All records below should be repeated exactly, with the pictures left out.
Start of Data
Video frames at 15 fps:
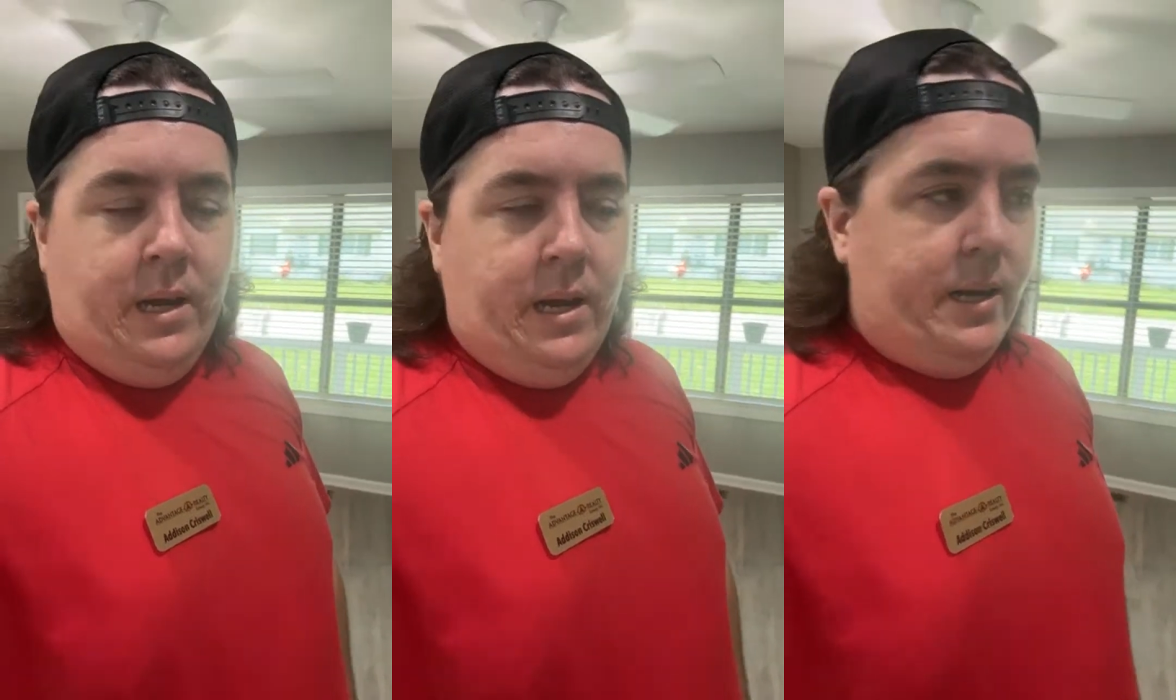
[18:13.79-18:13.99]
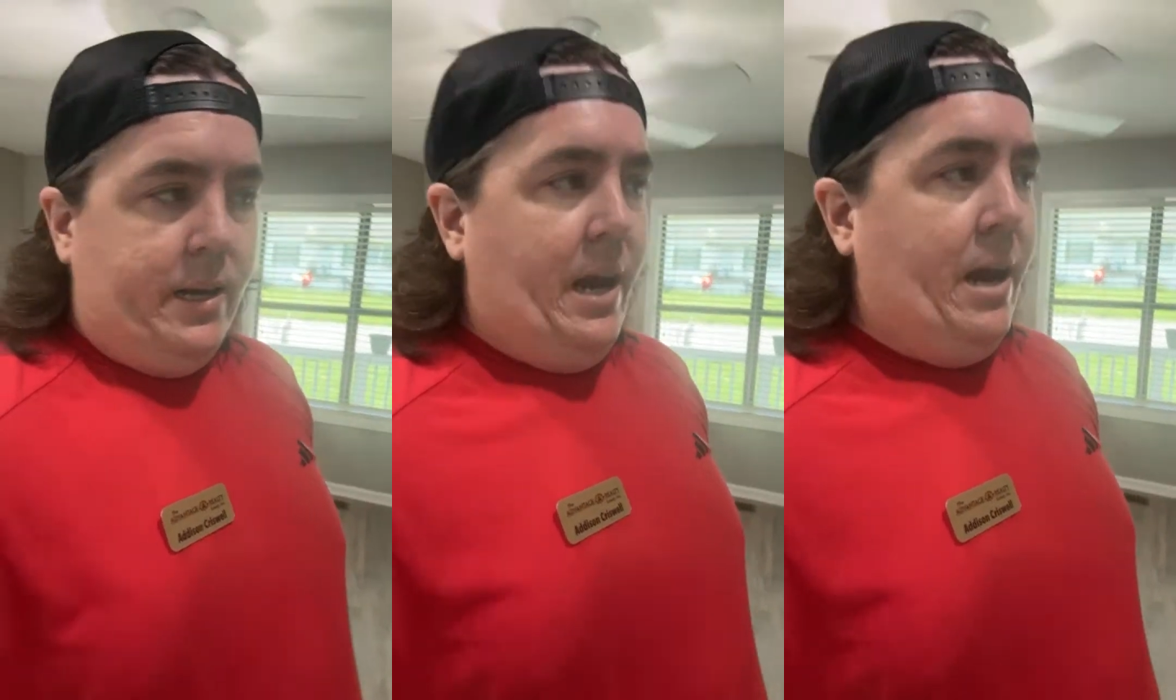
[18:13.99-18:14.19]

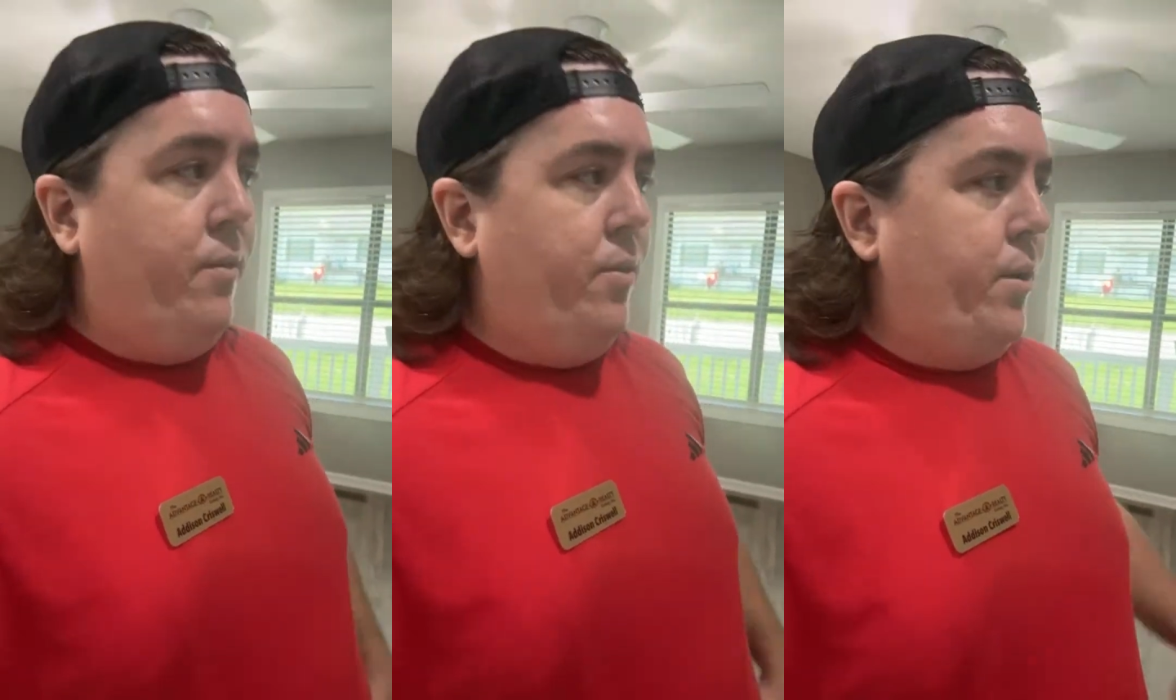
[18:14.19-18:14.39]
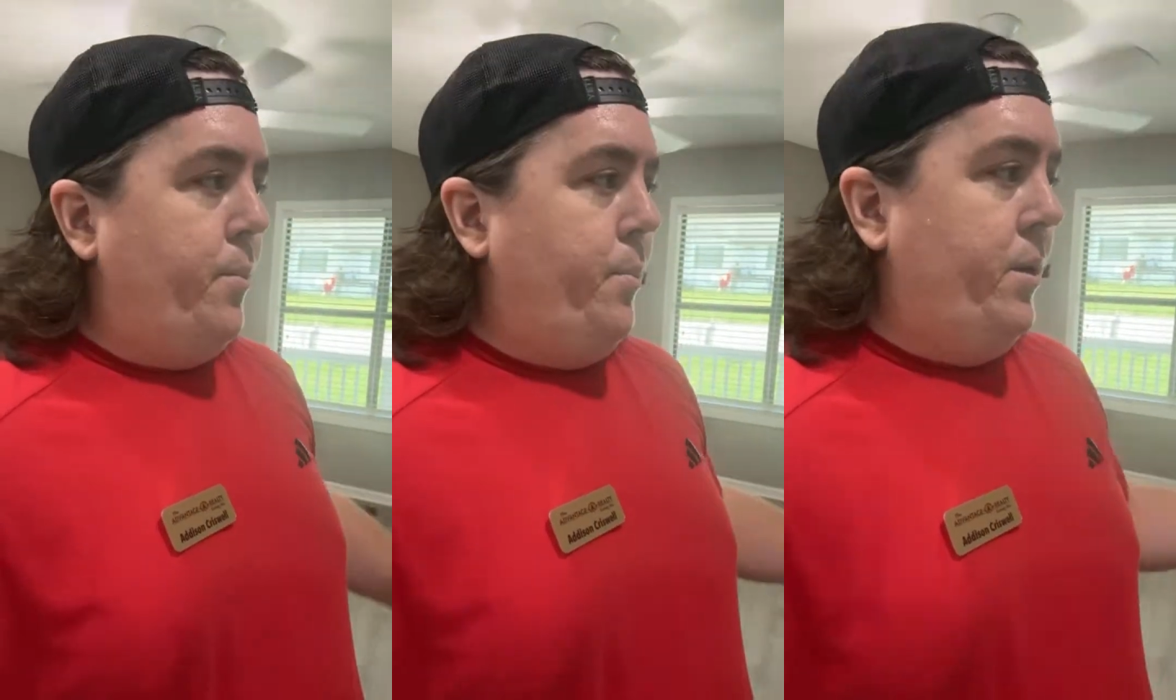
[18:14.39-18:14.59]
And now
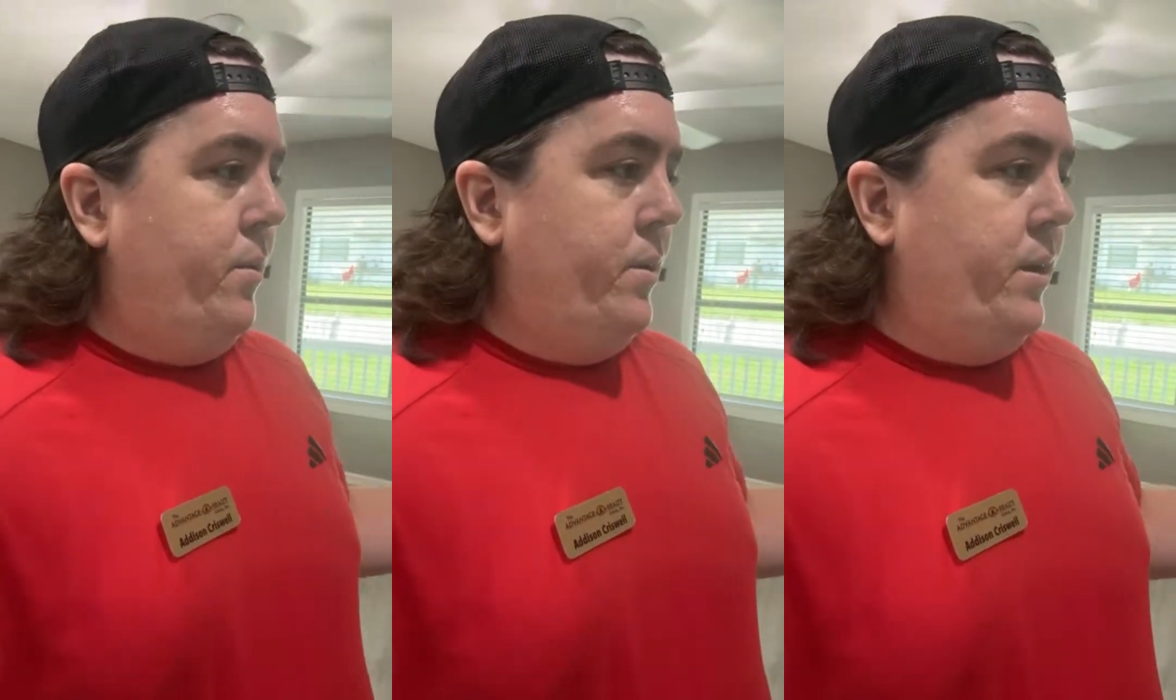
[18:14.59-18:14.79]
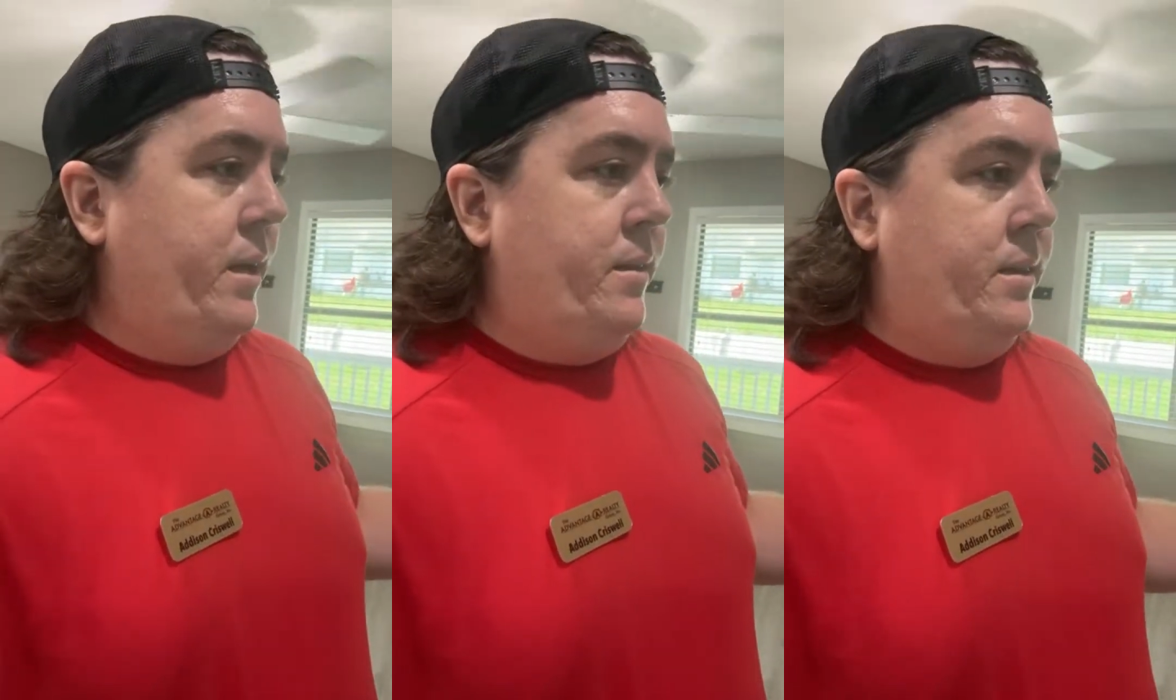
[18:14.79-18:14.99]
they're
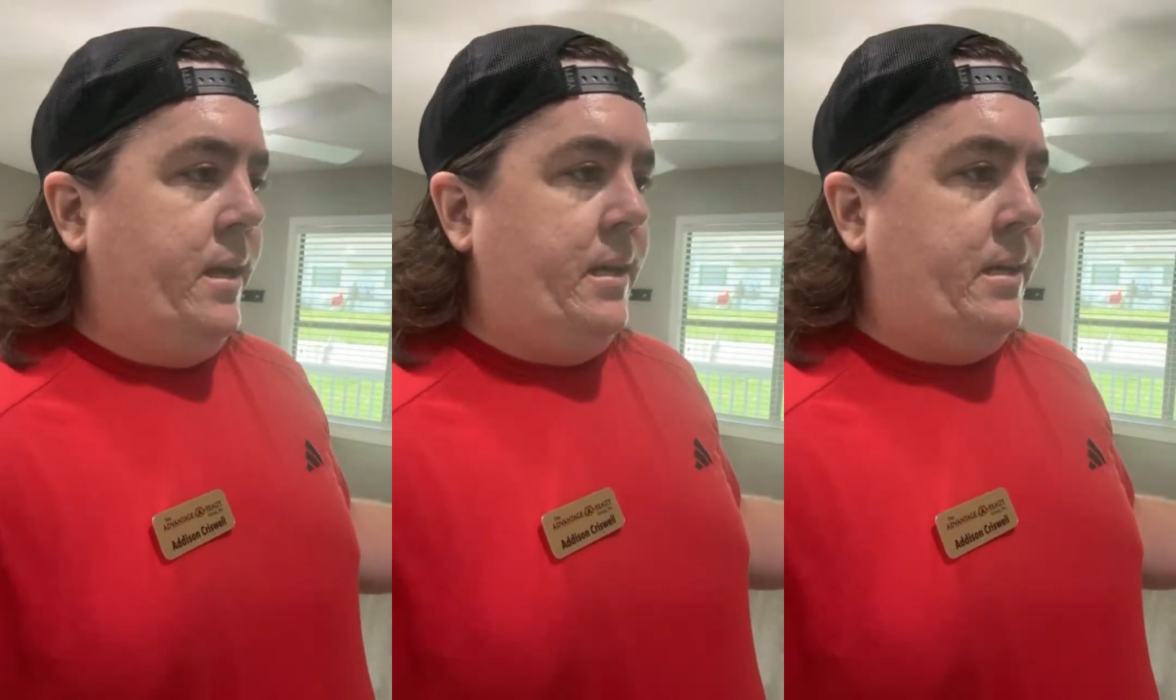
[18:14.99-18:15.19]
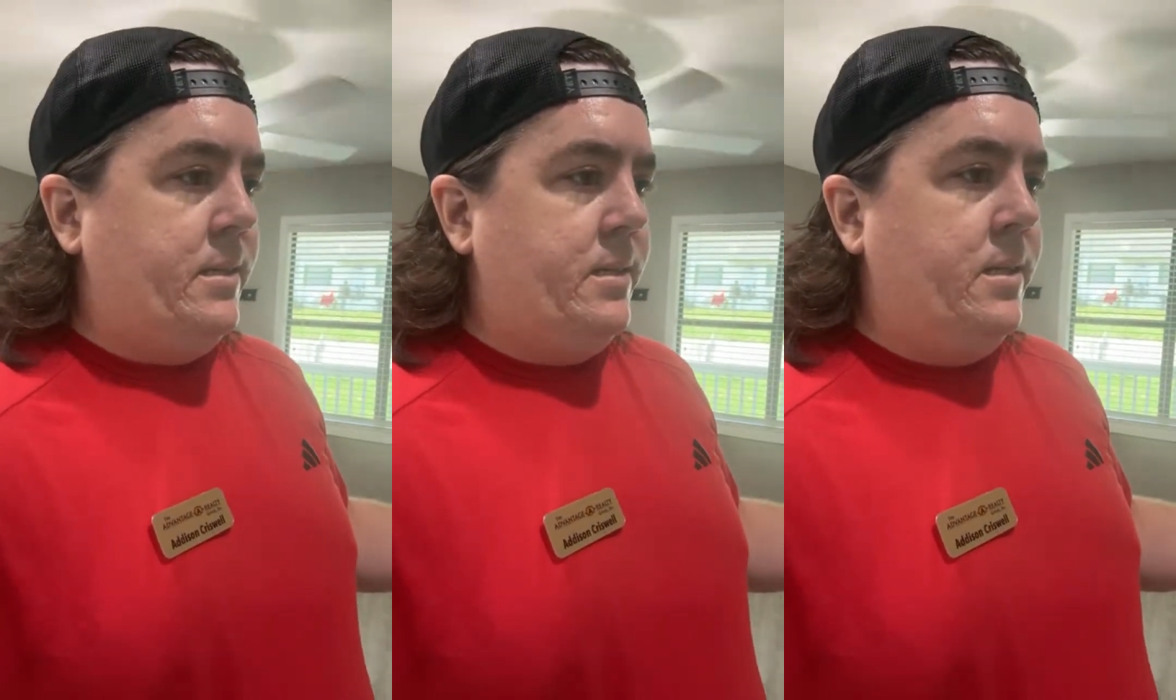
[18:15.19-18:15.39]
building
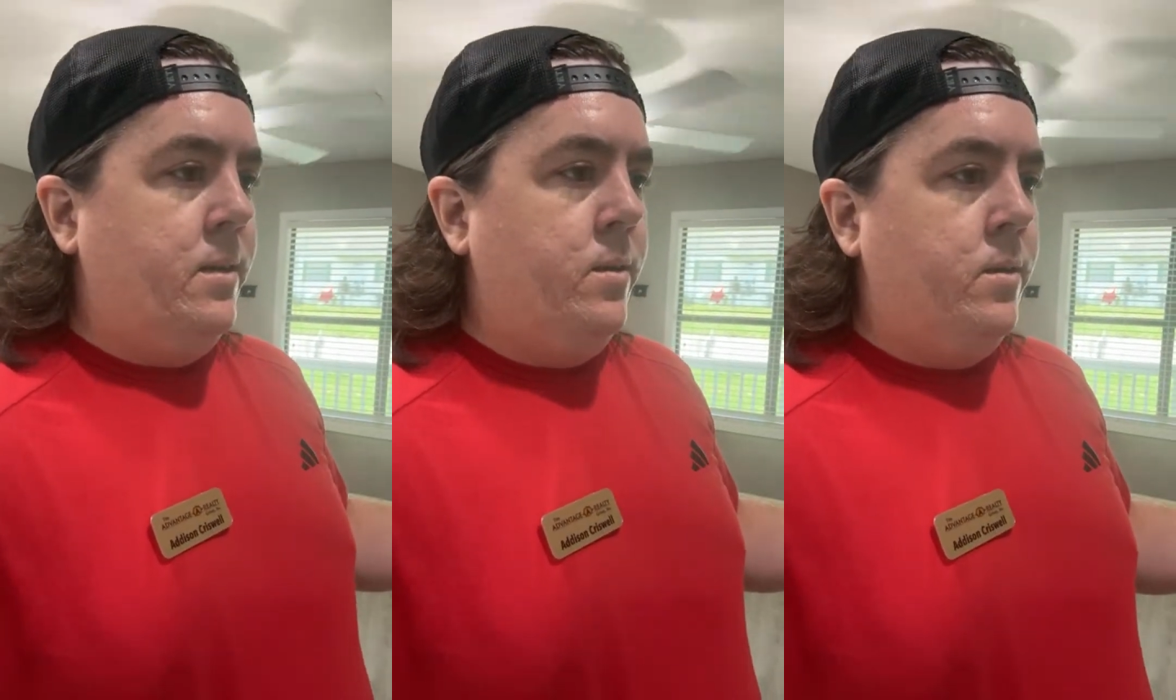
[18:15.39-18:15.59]
these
End of Data
Answer section:
Video frames at 15 fps:
[18:13.79-18:13.99]
[18:13.99-18:14.19]

[18:14.19-18:14.39]
[18:14.39-18:14.59]
And now
[18:14.59-18:14.79]
[18:14.79-18:14.99]
they're
[18:14.99-18:15.19]
[18:15.19-18:15.39]
building
[18:15.39-18:15.59]
these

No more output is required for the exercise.